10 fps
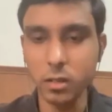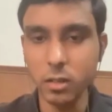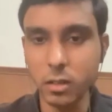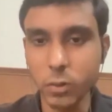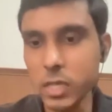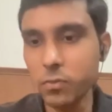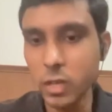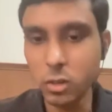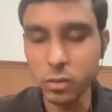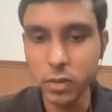uh, once I
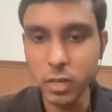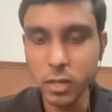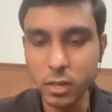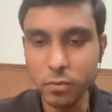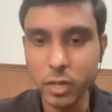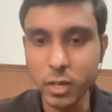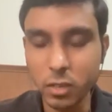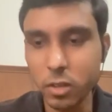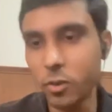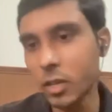felt confident enough, I
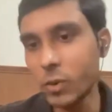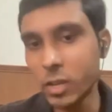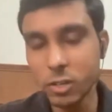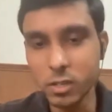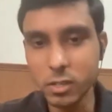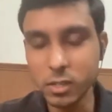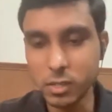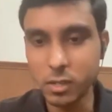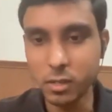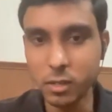thought, okay, why not
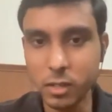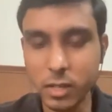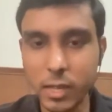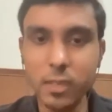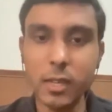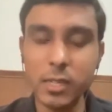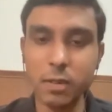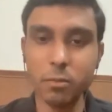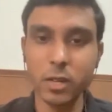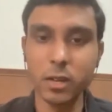just uh, take the
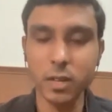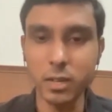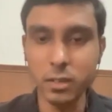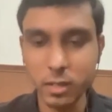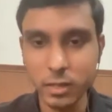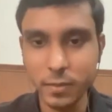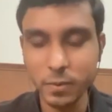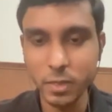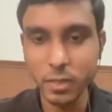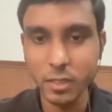exam and try?
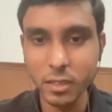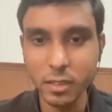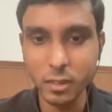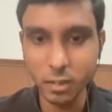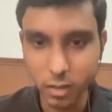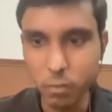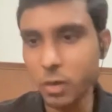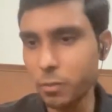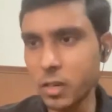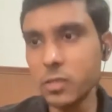And
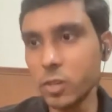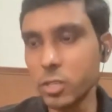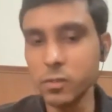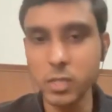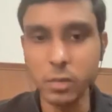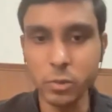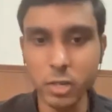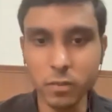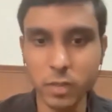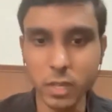my parents were also very
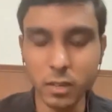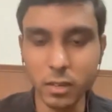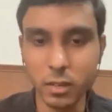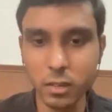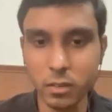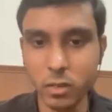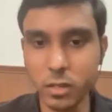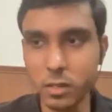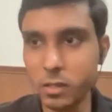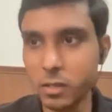supportive. They
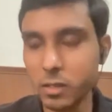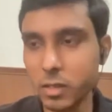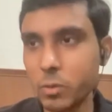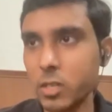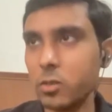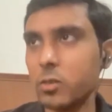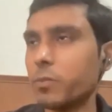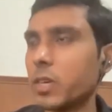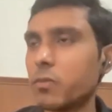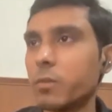were able to
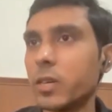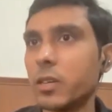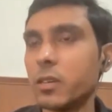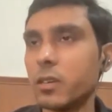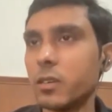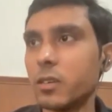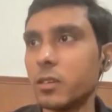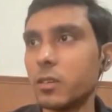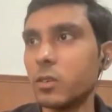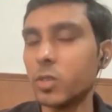pay for my
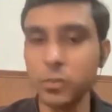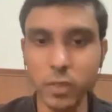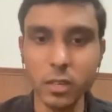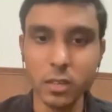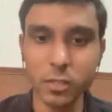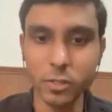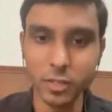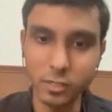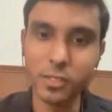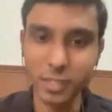course fee and so
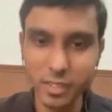on. So,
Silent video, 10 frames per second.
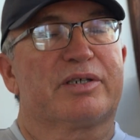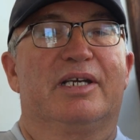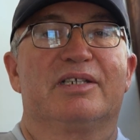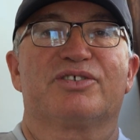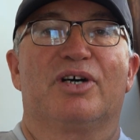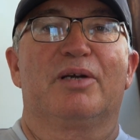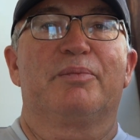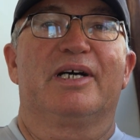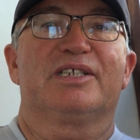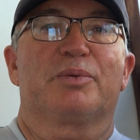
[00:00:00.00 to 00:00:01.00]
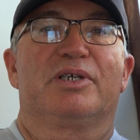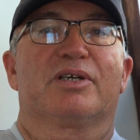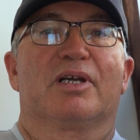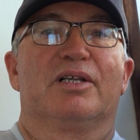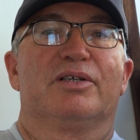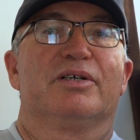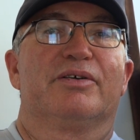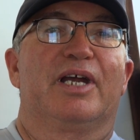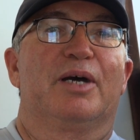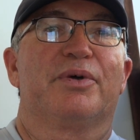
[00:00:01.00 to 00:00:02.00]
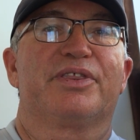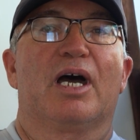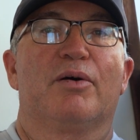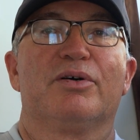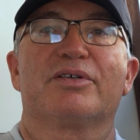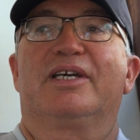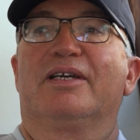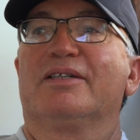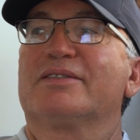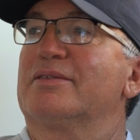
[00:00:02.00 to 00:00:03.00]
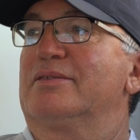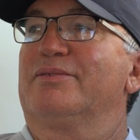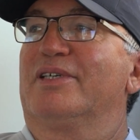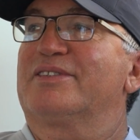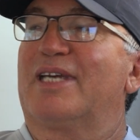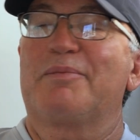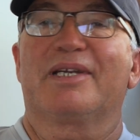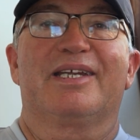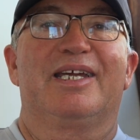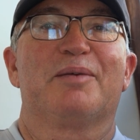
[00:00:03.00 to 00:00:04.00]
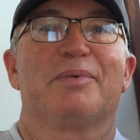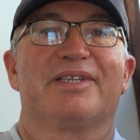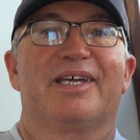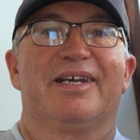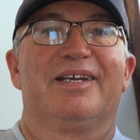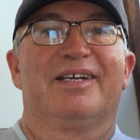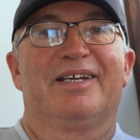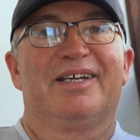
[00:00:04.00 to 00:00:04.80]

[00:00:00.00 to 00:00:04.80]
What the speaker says: look at you sideways when you've got a lure out with no hook in, and it's, what's happening here? But then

» **THE PROBLEM**
With the pictures set aside, please write out all of the records above exactly.

» **RESPONSE**
10 fps
uh, once I
felt confident enough, I
thought, okay, why not
just uh, take the
exam and try?
And
my parents were also very
supportive. They
were able to
pay for my
course fee and so
on. So,
Silent video, 10 frames per second.
[00:00:00.00 to 00:00:01.00]
[00:00:01.00 to 00:00:02.00]
[00:00:02.00 to 00:00:03.00]
[00:00:03.00 to 00:00:04.00]
[00:00:04.00 to 00:00:04.80]

[00:00:00.00 to 00:00:04.80]
What the speaker says: look at you sideways when you've got a lure out with no hook in, and it's, what's happening here? But then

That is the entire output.